■ TRY IT: Could you return all of the entries below exactly, minus the pictures?

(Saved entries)
........
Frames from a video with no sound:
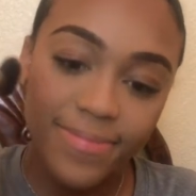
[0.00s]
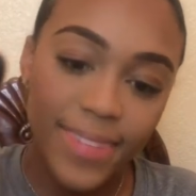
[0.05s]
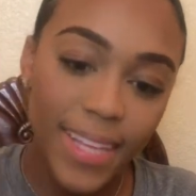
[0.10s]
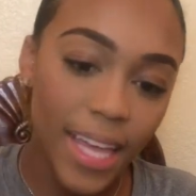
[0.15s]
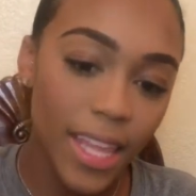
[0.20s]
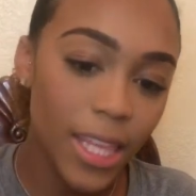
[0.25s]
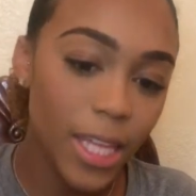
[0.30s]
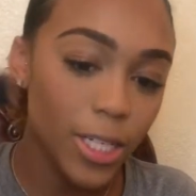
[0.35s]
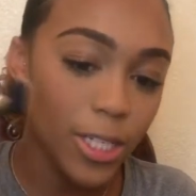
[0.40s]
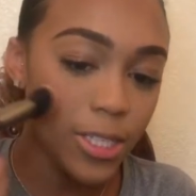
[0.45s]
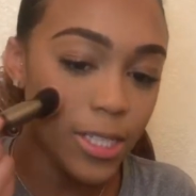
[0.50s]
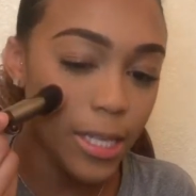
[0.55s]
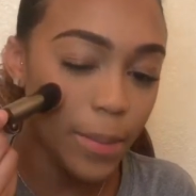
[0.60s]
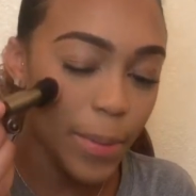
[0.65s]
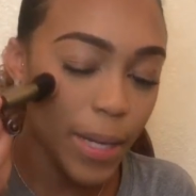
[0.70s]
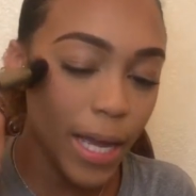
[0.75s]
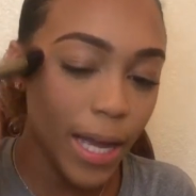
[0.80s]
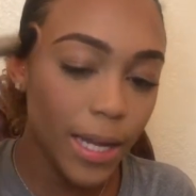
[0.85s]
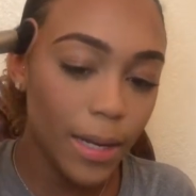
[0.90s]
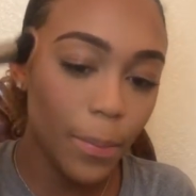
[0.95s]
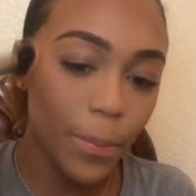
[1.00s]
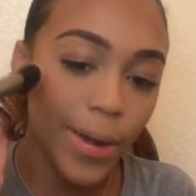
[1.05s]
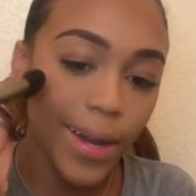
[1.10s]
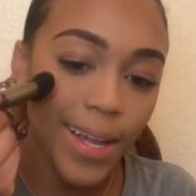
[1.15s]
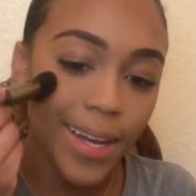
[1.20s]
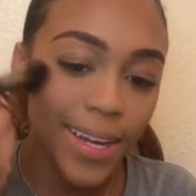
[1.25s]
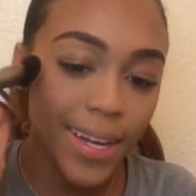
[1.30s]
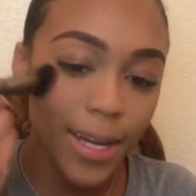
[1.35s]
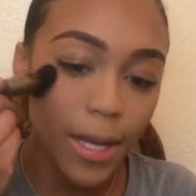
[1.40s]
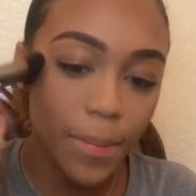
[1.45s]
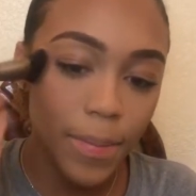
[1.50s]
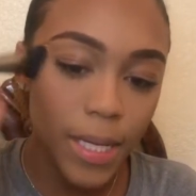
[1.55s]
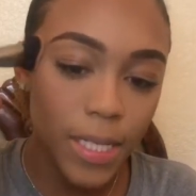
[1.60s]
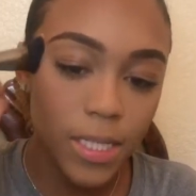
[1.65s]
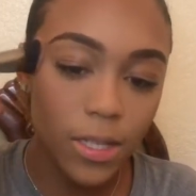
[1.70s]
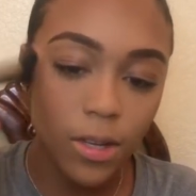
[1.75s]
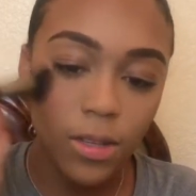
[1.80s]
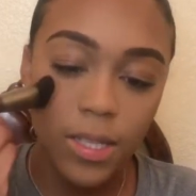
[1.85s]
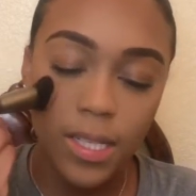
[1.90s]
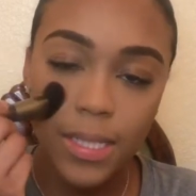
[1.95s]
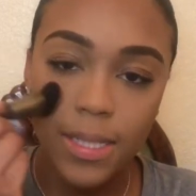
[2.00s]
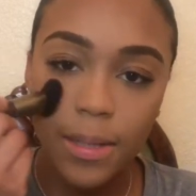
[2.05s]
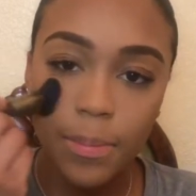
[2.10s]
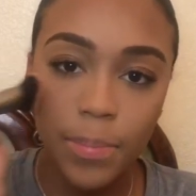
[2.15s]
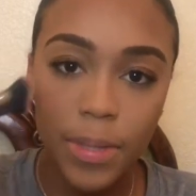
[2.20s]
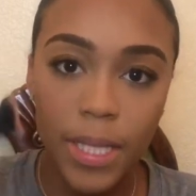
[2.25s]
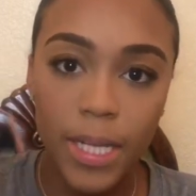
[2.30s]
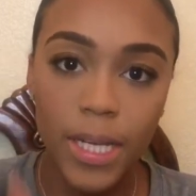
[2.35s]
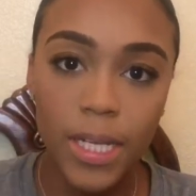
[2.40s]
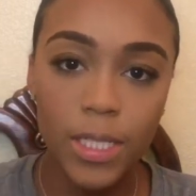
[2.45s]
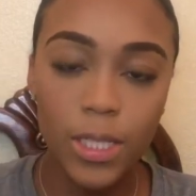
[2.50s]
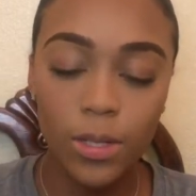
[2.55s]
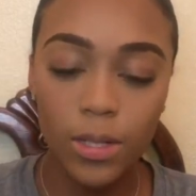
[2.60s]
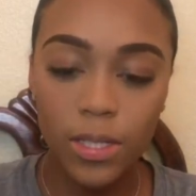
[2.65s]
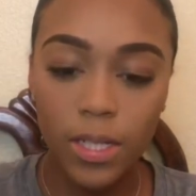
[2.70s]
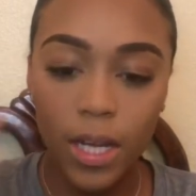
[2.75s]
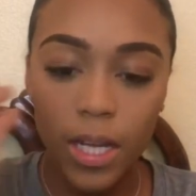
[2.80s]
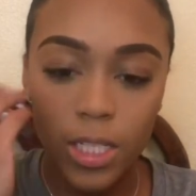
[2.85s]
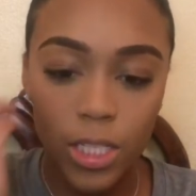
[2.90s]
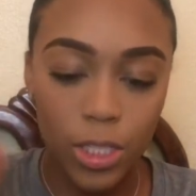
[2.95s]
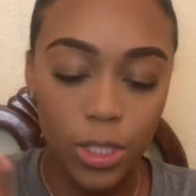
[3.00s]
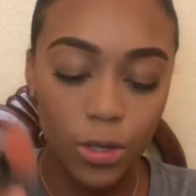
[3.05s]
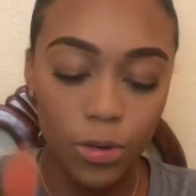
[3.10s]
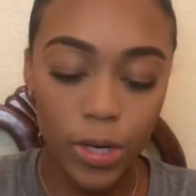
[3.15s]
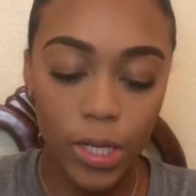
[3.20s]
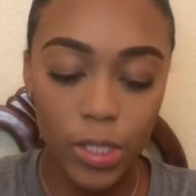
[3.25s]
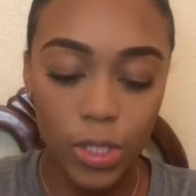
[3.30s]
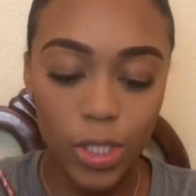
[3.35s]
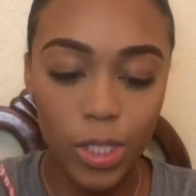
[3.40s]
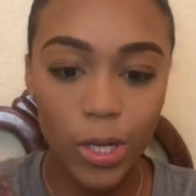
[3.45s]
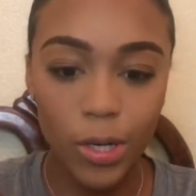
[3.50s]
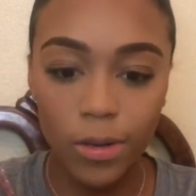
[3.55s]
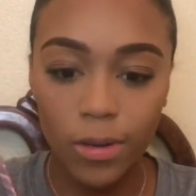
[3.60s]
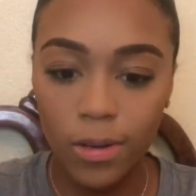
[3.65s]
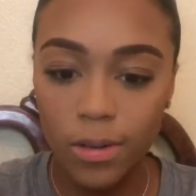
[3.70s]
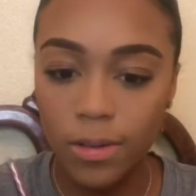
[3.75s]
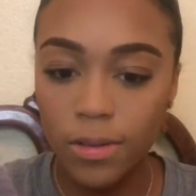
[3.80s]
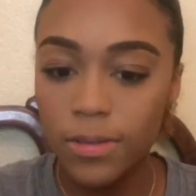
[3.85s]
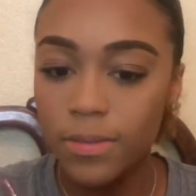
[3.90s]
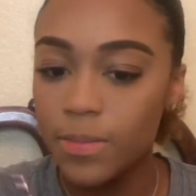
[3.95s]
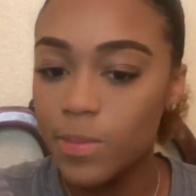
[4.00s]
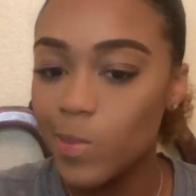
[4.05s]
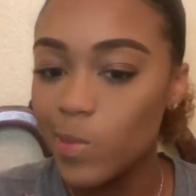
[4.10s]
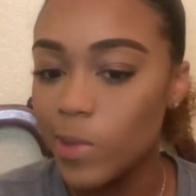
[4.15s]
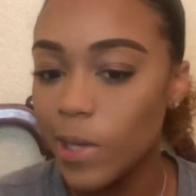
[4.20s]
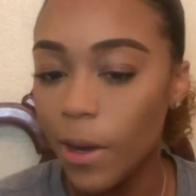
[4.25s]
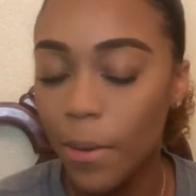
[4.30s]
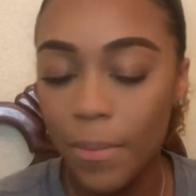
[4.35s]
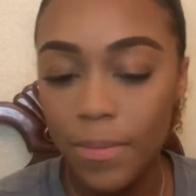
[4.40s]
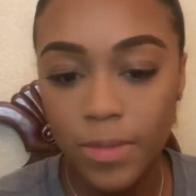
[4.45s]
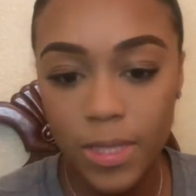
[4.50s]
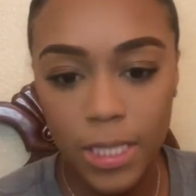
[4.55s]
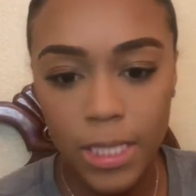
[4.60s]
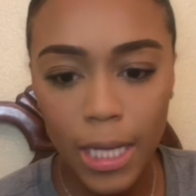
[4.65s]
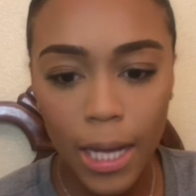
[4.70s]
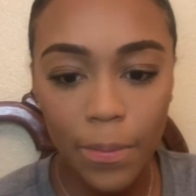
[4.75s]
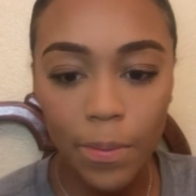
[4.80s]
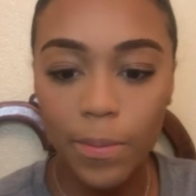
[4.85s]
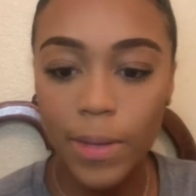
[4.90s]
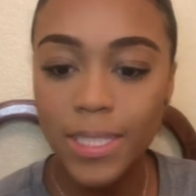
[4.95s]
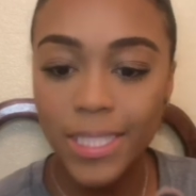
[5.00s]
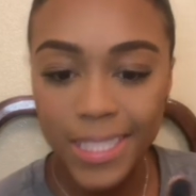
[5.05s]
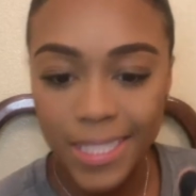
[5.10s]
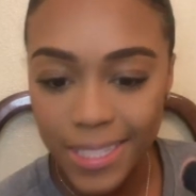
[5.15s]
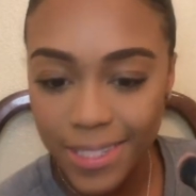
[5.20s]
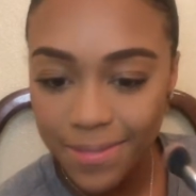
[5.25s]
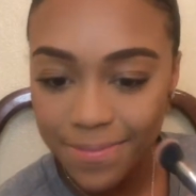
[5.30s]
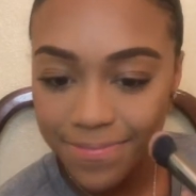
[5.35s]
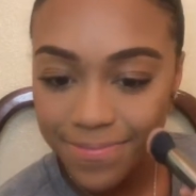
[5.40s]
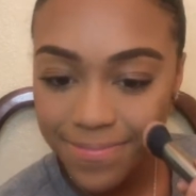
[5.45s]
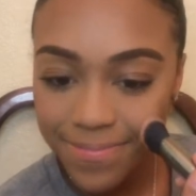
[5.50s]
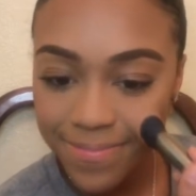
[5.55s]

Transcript: And then you see me kind of bringing it up. That's only to blend it so it's not just a red circle on the top of my cheek.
........
■ ANSWER SECTION:
Frames from a video with no sound:
[0.00s]
[0.05s]
[0.10s]
[0.15s]
[0.20s]
[0.25s]
[0.30s]
[0.35s]
[0.40s]
[0.45s]
[0.50s]
[0.55s]
[0.60s]
[0.65s]
[0.70s]
[0.75s]
[0.80s]
[0.85s]
[0.90s]
[0.95s]
[1.00s]
[1.05s]
[1.10s]
[1.15s]
[1.20s]
[1.25s]
[1.30s]
[1.35s]
[1.40s]
[1.45s]
[1.50s]
[1.55s]
[1.60s]
[1.65s]
[1.70s]
[1.75s]
[1.80s]
[1.85s]
[1.90s]
[1.95s]
[2.00s]
[2.05s]
[2.10s]
[2.15s]
[2.20s]
[2.25s]
[2.30s]
[2.35s]
[2.40s]
[2.45s]
[2.50s]
[2.55s]
[2.60s]
[2.65s]
[2.70s]
[2.75s]
[2.80s]
[2.85s]
[2.90s]
[2.95s]
[3.00s]
[3.05s]
[3.10s]
[3.15s]
[3.20s]
[3.25s]
[3.30s]
[3.35s]
[3.40s]
[3.45s]
[3.50s]
[3.55s]
[3.60s]
[3.65s]
[3.70s]
[3.75s]
[3.80s]
[3.85s]
[3.90s]
[3.95s]
[4.00s]
[4.05s]
[4.10s]
[4.15s]
[4.20s]
[4.25s]
[4.30s]
[4.35s]
[4.40s]
[4.45s]
[4.50s]
[4.55s]
[4.60s]
[4.65s]
[4.70s]
[4.75s]
[4.80s]
[4.85s]
[4.90s]
[4.95s]
[5.00s]
[5.05s]
[5.10s]
[5.15s]
[5.20s]
[5.25s]
[5.30s]
[5.35s]
[5.40s]
[5.45s]
[5.50s]
[5.55s]

Transcript: And then you see me kind of bringing it up. That's only to blend it so it's not just a red circle on the top of my cheek.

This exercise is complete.